Description
I've set up FLAME with a supervisor to spin up about 120 named runners:
defmodule Gambit.Supervisor do
use Supervisor
require Logger
def start_link(_) do
Supervisor.start_link(__MODULE__, nil, name: __MODULE__)
end
@impl true
def init(_) do
children =
Lang.all("stanza")
|> Enum.filter(& &1)
|> Enum.uniq()
|> Enum.map(fn code ->
{
FLAME.Pool,
name: Gambit.to_pool(code),
min: 0,
max: 2,
max_concurrency: 100,
idle_shutdown_after: {:timer.minutes(10), fn -> Gambit.Producer.clear?() end},
boot_timeout: :timer.minutes(5),
timeout: :timer.minutes(5),
log: :info,
on_grow_start: &IO.inspect(&1, label: "[FLAME | growing | #{code}]"),
on_grow_end: &IO.inspect(Map.put(&2, :status, &1), label: "[FLAME | success | #{code}]"),
on_shrink: &IO.inspect(&1, label: "[FLAME | closing | #{code}]")
}
end)
|> Enum.concat([
{Gambit.Producer, []},
{Gambit.Consumer, []}
])
|> Enum.filter(& &1)
Supervisor.init(children, strategy: :one_for_one)
end
end
Then added Gambit.Supervisor
to my application.ex
supervision tree.
I'm then using a Broadway processing pipeline (all with concurrency: 1
) and triggered 186 invocations. The max demand for the Broadway pipeline is 10.

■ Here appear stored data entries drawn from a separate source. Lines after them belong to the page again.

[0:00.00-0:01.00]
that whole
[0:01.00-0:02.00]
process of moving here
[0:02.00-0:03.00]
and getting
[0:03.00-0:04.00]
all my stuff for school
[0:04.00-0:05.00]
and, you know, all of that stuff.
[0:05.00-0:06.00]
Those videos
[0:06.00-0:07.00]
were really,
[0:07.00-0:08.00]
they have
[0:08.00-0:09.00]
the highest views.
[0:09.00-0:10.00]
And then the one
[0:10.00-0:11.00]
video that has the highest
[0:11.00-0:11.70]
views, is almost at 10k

Over the next 10 minutes, the messages were processed by broadway, and FLAME servers spun up. However, many more machines spun up than expected:
Fly configuration was pretty straightforward:
config :flame, :backend, FLAME.FlyBackend
config :flame, FLAME.FlyBackend,
token: fly_token,
cpus: 2,
cpu_kind: "shared",
memory_mb: 2048,
env: %{
"DATABASE_URL" => database_url,
"POOL_SIZE" => "1",
"SECRET_KEY_BASE" => secret_key_base
}
Am I missing something major here? Everything runs, and cleans up after 10 minutes of inactivity, so that's good. There seems to be an issue where the batching is not working — although I'm not sure if that's causing the FLAME issue, caused by the FLAME issue, or completed unrelated.

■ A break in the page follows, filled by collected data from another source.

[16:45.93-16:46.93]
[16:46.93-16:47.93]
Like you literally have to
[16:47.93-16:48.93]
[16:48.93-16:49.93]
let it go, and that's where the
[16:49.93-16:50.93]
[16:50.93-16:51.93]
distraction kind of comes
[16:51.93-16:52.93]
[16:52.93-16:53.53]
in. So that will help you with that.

The FLAME call itself looks like:
def spanwords(text, language) do
lang = Lang.find(language)
pool = to_pool(lang["stanza"])
try do
FLAME.call(pool, fn ->
try do
Producer.spanwords(text, lang["xxx"])
catch
:exit, reason ->
Logger.error("[runner] " <> Exception.format_exit(reason))
{:error, {:exit, reason, :runner}}
end
end)
catch
:exit, reason ->
Logger.error("[caller] " <> Exception.format_exit(reason))
{:error, {:exit, reason, :caller}}
end
end
def to_pool(stanza) do
underscored = String.replace(stanza, ~r"[^a-zA-Z0-9]", "_")
String.to_atom("gambit_pool_#{underscored}")
end
Producer
is a GenStage Producer that accepts requests and stores them in internal state, then sends them in batches to a GenStage Consumer which handles them in batches, then replies back to the origin from pid.
My only guess is that the long reply is 'blocking' something in FLAME from seeing there is a child? Maybe? Except it does hold itself back, only creating 5 children, so it must know about them to some extent. And it seemed to create them over time, not all at once, so I'm definitely confused.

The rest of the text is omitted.